Health Insurance: Understanding Ppo's

Thinking about joining a PPO? Find out how they work and if one is right for you by reading this informative article!

PPO's, or preferred provider organizations, are one of the least expensive health care insurances you can get. It's much like other health insurance coverage in that the company charges you a monthly premium. That premium gets you and your family a certain level of healthcare coverage. It sounds easy, doesn't it?

Now, here comes the details: A PPO is made up of a network of providers. These providers are medical doctors, dentists, specialists, hospitals, et cetera. In order for your and your family's medical services to be at least partially covered by a PPO that you're a member of, you must visit one of their providers. You will be required to pay a low co-payment, usually around ten dollars, and the rest of the bill is paid for by the PPO.

If you choose to visit a healthcare provider or a hospital, et cetera, that is not in the network, then you will be required to foot the entire medical bill. You can then turn the bill in to your preferred provider organization. After you reach a certain amount, the PPO should reimburse you for a portion of the bill. Normally, a PPO will repay you eighty percent of the bills you submit... if the price of the treatment you or your family received is considered to be "reasonable". If the PPO considers the bill to be too high, it will only pay a certain amount. You'll have the responsibility for paying the remainder of the bill.

Therefore, if you need a medical service, and you can get it performed through one of the PPO's providers, you'll end up paying around ten dollars even if the bill is a thousand dollars. On the other hand, if you decide to choose a provider that is not in the organization, you'll have to pay the total thousand dollars to the healthcare provider. Then, you can turn the bill in to the PPO. If you have your deductible met, you can expect to receive a reimbursement for eight hundred dollars.

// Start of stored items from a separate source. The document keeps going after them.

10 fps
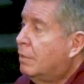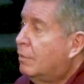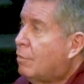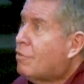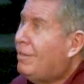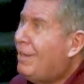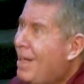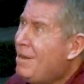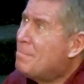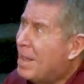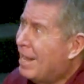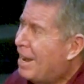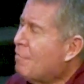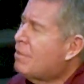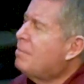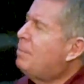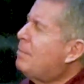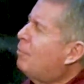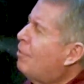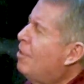There's a lot of bad. I've seen
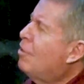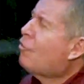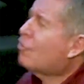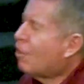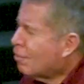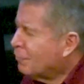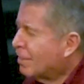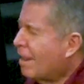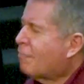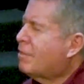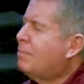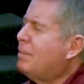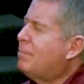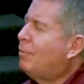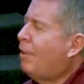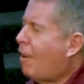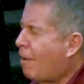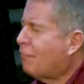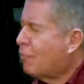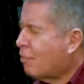people starving. I've seen people
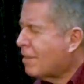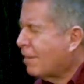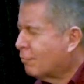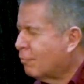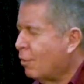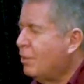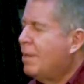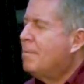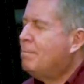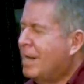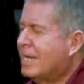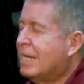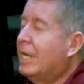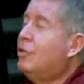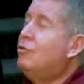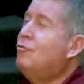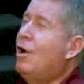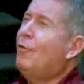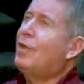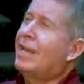off the side of the road begging. And you
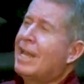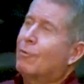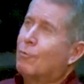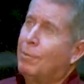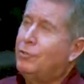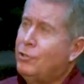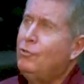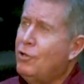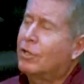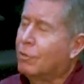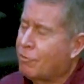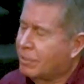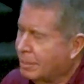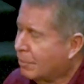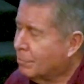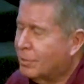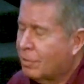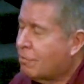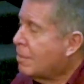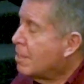know they can't rub two nickels together
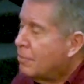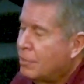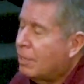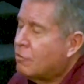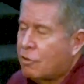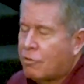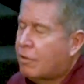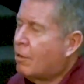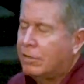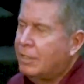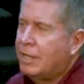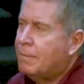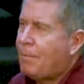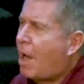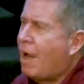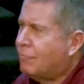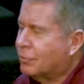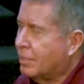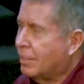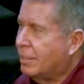because they just are in
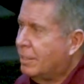poverty.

Do you see the advantage of choosing a provider that is included in the organization? The medical treatment in this example will either cost you ten dollars or two hundred dollars.

Another advantage in having a preferred provider organization to provide your medical insurance coverage, is that you do not need a referral from a doctor in order to arrange a visit with a specialist.

In order to completely understand a preferred provider organization, you'll need to realize that it has its pros and cons. PPO's usually have the lowest premiums; you have the freedom to be treated by any doctor, dentist, hospital, et cetera, treat you and your family; you can even choose a specialist on your own without needing a referral. But, keep in mind of the higher cost in choosing your own healthcare provider; plus, the paperwork and all associated forms are your responsibility if your provider isn't in the network; the providers within the network might not be in close proximity to your home.